Semaine du 19 au 25 décembre 2018 - Numéro 1255
En toute liberté
  La galerie Picasso tient actuellement, dans deux salles, deux expositions très différentes. Le journaliste Gamal Fahmi se prête à l'abstraction totale, alors que la jeune artiste Dina Targam présente des peintures plus figuratives, avec des femmes élégantes, aux visages sans traits.
En toute liberté
Gamal Fahmi se défoule par la peinture.
Névine Lameï19-12-2018

Trente ans de carrière dans la presse écrite l’ont beaucoup privé de sa passion pour la peinture qu’il pratiquait quand même dans ses temps de loisirs. Il s’agit du journaliste nassérien Gamal Fahmi, qui a décidé de tenir sa première exposition en solo, à la galerie Picasso.

Les formes et les couleurs sont travaillées de manière abstraite, sur de grands formats, lui laissant une grande liberté d’expression. C’est ce qu’il a d’ailleurs toujours cherché, à travers ses articles journalistiques ou ses peintures, en amateur. Loin des règles académiques, il se plaît à briser les normes et se met à jouer avec les formes géométriques et une palette audacieuse, riche en couleurs.

Gamal Fahmi fait et défait le monde à sa manière, l’imagine différemment, à travers des peintures créées en 2017 et 2018. Son travail possède un côté dramatique, issu d’un désir de révolte et d’une volonté de bousculer les choses. Tous les éléments de la toile semblent dialoguer entre eux, faisant état de plusieurs conflits qui animent l’artiste. « J’aime plonger dans l’inconnu, à la recherche de quelque chose de nouveau.
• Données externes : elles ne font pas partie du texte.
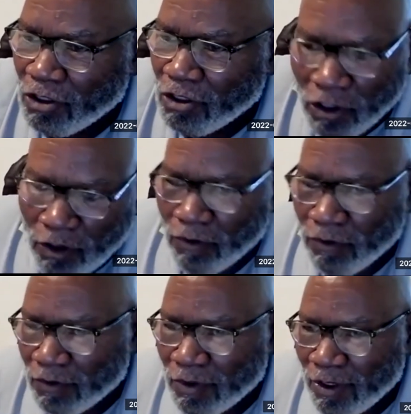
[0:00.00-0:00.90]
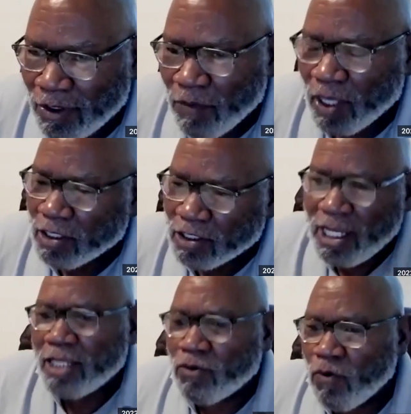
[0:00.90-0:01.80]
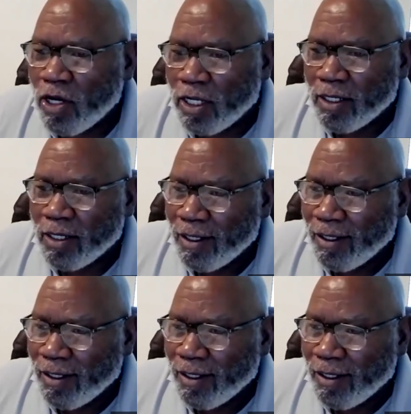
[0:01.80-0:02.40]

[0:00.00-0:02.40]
to you, because guess what?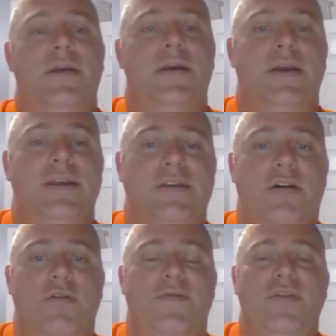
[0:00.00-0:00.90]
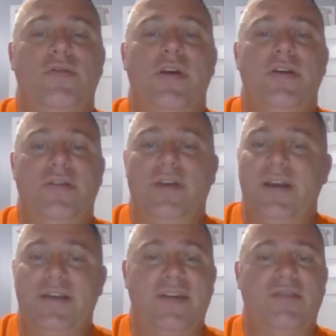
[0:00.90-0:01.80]
So if you, like I
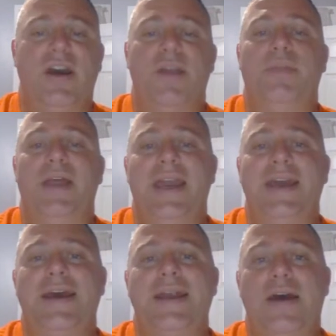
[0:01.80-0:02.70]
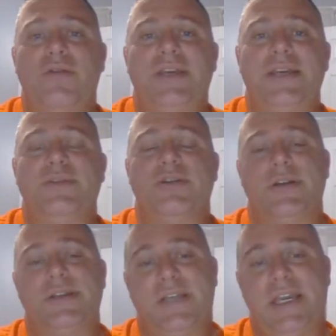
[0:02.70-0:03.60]
said, you got to plan on how teams are going to
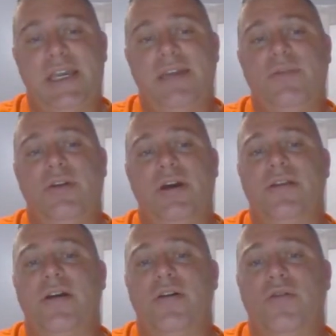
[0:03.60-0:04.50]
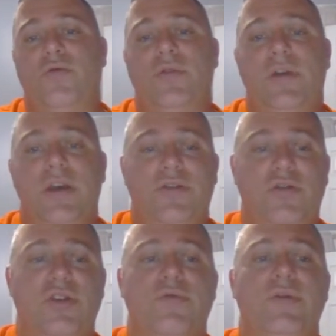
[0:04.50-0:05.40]
scheme. You got to know, do
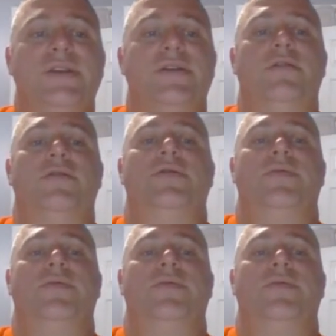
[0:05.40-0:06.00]
your research.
Et pour ce faire, il faut suivre son instinct créatif, rester spontané et s’inspirer de la nature, plus proche des pulsations du monde. Cette nature est le miroir de la vie. Elle offre une très grande variété », déclare Fahmi, qui ne cesse de varier les couleurs, la texture de la toile, les rapports entre ces diverses composantes, etc.

A l’aide de son couteau et du pinceau, le peintre essaye de fixer l’éphémère, en multipliant les touches légères et rapides. « La peinture à l’huile permet une facilité d’application ; elle reste ma technique préférée. Je superpose les couches de peinture denses, de quoi engendrer une texture plus complexe, avec des couleurs, rappelant celles de l’arc-en-ciel », précise Fahmi, qui se prête souvent à un jeu d’ombres et de lumières, favorisant les contrastes comme dans la vie réelle.
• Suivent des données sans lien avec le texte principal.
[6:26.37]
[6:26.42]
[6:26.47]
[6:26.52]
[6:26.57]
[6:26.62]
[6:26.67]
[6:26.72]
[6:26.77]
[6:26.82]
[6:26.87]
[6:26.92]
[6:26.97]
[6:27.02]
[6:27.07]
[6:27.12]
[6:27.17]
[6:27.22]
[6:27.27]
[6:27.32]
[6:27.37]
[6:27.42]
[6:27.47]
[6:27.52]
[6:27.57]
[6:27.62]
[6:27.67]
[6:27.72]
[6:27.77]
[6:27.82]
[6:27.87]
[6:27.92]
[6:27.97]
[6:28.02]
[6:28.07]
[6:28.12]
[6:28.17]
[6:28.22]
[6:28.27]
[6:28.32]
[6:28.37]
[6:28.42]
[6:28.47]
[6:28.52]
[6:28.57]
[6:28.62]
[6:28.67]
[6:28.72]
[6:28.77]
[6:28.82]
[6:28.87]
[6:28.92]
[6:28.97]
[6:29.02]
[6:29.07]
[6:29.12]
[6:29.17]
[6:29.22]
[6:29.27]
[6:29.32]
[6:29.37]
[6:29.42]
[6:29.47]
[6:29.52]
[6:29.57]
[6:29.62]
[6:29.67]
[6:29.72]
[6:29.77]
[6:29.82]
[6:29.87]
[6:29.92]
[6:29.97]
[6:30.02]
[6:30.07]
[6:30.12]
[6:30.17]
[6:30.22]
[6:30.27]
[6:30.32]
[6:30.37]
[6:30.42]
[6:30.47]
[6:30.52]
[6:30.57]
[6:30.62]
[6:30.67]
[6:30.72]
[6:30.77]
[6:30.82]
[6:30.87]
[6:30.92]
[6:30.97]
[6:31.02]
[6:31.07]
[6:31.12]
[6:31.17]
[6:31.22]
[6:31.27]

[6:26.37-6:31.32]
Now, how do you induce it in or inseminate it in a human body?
Le journaliste-peintre est un grand fan d’Edouard Manet et des impressionnistes, qui se sont affranchis de l’académisme il y a longtemps de cela. « J’aime donner libre cours à mes sentiments, simuler la nature, sans la reproduire, libérer les couleurs et les formes de leurs sujets. J’aime l’art qui invite à l’imagination et à la réflexion », conclut Fahmi.

Jusqu’au 21 décembre, à la galerie Picasso, de 10h à 20h (sauf le dimanche). 30, rue Hassan Assem, Zamalek.